Ces personnages développant au fur et à mesure une vie qui leur était propre, il semblait important de pouvoir les différencier visuellement. Pas seulement pour le côté pratique, qui permettait de les différencier de la multitude d’autres geôliers présents dans l’Abysse, mais aussi parce qu’il était logique que ces personnages, qui ont chacun leur personnalité et leur identité, cherchent à se caractériser par leur apparence d’une manière ou d’une autre. C’était le point le plus important dans la collaboration entre l’équipe artistique et l’équipe narrative. Je discutais avec les animateurs Waseem Shaheed et Marie Trystad. Nous échangions des questions et des histoires de personnages pour mieux comprendre les personnages en question, et par extension, leur manière de bouger.
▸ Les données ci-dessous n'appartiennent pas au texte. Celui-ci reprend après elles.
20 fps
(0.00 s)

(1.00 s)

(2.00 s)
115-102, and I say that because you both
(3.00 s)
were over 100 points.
Cela a ensuite eu une influence sur la personnalité des personnages, qui s’est dessinée plus clairement dans leur manière de se tenir ou dans la subtilité de leurs mouvements. De même, j’ai travaillé avec Lenny et le directeur artistique Harry Corr pour développer une sténographie visuelle, autant que nos compétences nous le permettaient, afin d’exprimer la personnalité des personnages à travers leur apparence. Nous sommes partis du principe que puisque ces personnages sont emprisonnés dans des corps biomécaniques, ils trouveraient des moyens de les personnaliser.
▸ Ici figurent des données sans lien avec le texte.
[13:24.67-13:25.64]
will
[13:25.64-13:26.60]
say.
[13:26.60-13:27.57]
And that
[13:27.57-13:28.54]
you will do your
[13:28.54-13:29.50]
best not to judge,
Nous avons toujours eu l’objectif de créer des personnages avec des identités diverses. Notre protagoniste, Fawkes, est non binaire. Cette information est donnée à titre indicatif et n’est pas là pour faire office de sujet de discussion ni pour lancer des débats. Nous avons choisi d’inclure de nombreuses origines ethniques, orientations sexuelles et identités de genre chez nos personnages afin de refléter la vraie vie des membres de notre studio. Il était important pour nous de normaliser toutes ces choses et de les intégrer au monde, ce qui impliquait aussi de faire appel à des comédiens et comédiennes de doublage pour incarner ces personnages de manière authentique. Concernant l’aspect visuel, nous avons dû relever un défi : intégrer des éléments qui indiquent ces identités avec réalisme, compte tenu des limitations liées aux corps non humains des geôliers. Dans d’autres cas, nous avons décidé, par exemple, de jouer avec la dissonance cognitive de deux personnages masculins cisgenres installés dans des corps avec des codes féminins. En fin de compte, nous avons permis aux personnages eux-mêmes de nous guider.
Pour terminer, nous avons aussi créé une bibliothèque contenant des entrées liées à l’univers, que le joueur découvre en progressant dans le jeu. Les récupérer vous permet d’établir un codex d’entrées qui sert d’archives plutôt que d’encyclopédie approfondie. Il s’agit de lettres, de journaux intimes et d’autres informations concernant la vie sur Luna, ce qui offre du contexte supplémentaire sur les événements vécus par Fawkes. Le résultat final, nous l’espérons, sera un aperçu d’un monde qui s’est effondré deux siècles avant que Fawkes pose le pied sur la lune de sang.